A moment like that is just begging for further exposition. Look at it: the moment is actually down on its knees weeping for attention. I believe this is known in the trade as a “heartfucker”, and you can not just ignore one. You can milk it for all it’s worth, you can twist it into a miraculously happy ending, but what you can’t do is back away from the scene and try to cover your tracks with a mighty car chase. OH WAIT YES YOU CAN APPARENTLY.

Sheesh. That’s what I mean by deliberately shallow. The production team knows there is a more intersting film here, but not only did they make a conscious choice not to make it, they also made a conscious choice to tantalize the audience with glimpses of what it could have been.

The reason I’m giving this as much as three stars is that the film they did make is still a pretty good action movie. A little slow to develop, a little implausible in the damage our heroes can sustain and still walk away, but still full of well-directed thrills and decently (if not spectacularly) acted characters. And what more could you ask for in a summer blockbuster?

No, wait…don’t get me started again….

Herbie: Fully Loaded

When I saw this, and came away thinking, “yeah, that was okay”, I started to seriously wonder if my critical faculties are being eroded by hanging out in the presence of a four-year old. Because, you know, it’s a Herbie film.

But: it sorta works. It isn’t challenging or adventurous by any means (okay, it’s downright shoehorned in), but it has charm. So many remakes and series extensions feel like cynical pocket-money grabs that it’s pleasant to see one that feels like it is just trying to be a bit of good fun. The performances felt honest, like the cast were genuinely into their characters and cared about making the film work as a whole. Lindsay Lohan is always nice to drool over watch, and Justin Long deserves to see more headline screen time.
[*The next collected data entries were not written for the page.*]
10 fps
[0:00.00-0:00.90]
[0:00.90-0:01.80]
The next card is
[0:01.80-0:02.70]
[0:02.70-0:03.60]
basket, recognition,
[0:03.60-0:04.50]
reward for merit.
Even Matt Dillon’s bad guy over-acting was restrained and amusing rather than over-the-top and silly. And did I have a lump in my throat at the end? Yes I did. Because I’m a big softie.
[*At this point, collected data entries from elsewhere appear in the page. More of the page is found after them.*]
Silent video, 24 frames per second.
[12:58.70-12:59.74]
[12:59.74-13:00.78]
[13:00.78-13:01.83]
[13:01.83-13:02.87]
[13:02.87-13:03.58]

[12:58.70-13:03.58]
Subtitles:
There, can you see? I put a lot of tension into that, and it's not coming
I don’t think I would have gone to see it on my own, but with young kids, it’s great.

Madagascar

Madagascar is much more cartoonish than Dreamworks’ other recent animated features. In addition to a healthy (but not excessive) dose of slapstick violence, it plays about with cut-scene asides (the monkeys and penguins), with movie references (the American Beauty one is particularly good), and classic visual gags, such as Alex the lion seeing all of the animals around him transformed into juicy steaks. It doesn’t feature a make-it-all-better plot like Shark Tale, nor does it have a top-heavy list of stars who want their voice performances to take priority over everything else. It takes some chances, and is a better film for it.

Mr. & Mrs. Smith

I fully agree with Richard that this is a very entertaining film to watch, but it fades from memory as soon as you leave the cinema. I think it’s because it’s all just a bit too slick, a bit too smooth. Brad Pitt and Angelina Jolie have the glossy but coolly estranged couple thing down pat, but when the script calls for passion, it’s very controlled. Likewise, they look the part when it comes to showing off their gizmos and guns, but when the shooting starts, they look like they don’t care all that much. There’s no grit, no tension, no real sense of danger that things might not work out for the best. Compare this to The Bourne Identity, a masterpiece of spy thriller tension, which was also directed by Doug Liman, and I felt disappointed that Mr. & Mrs. Smith was merely good fun.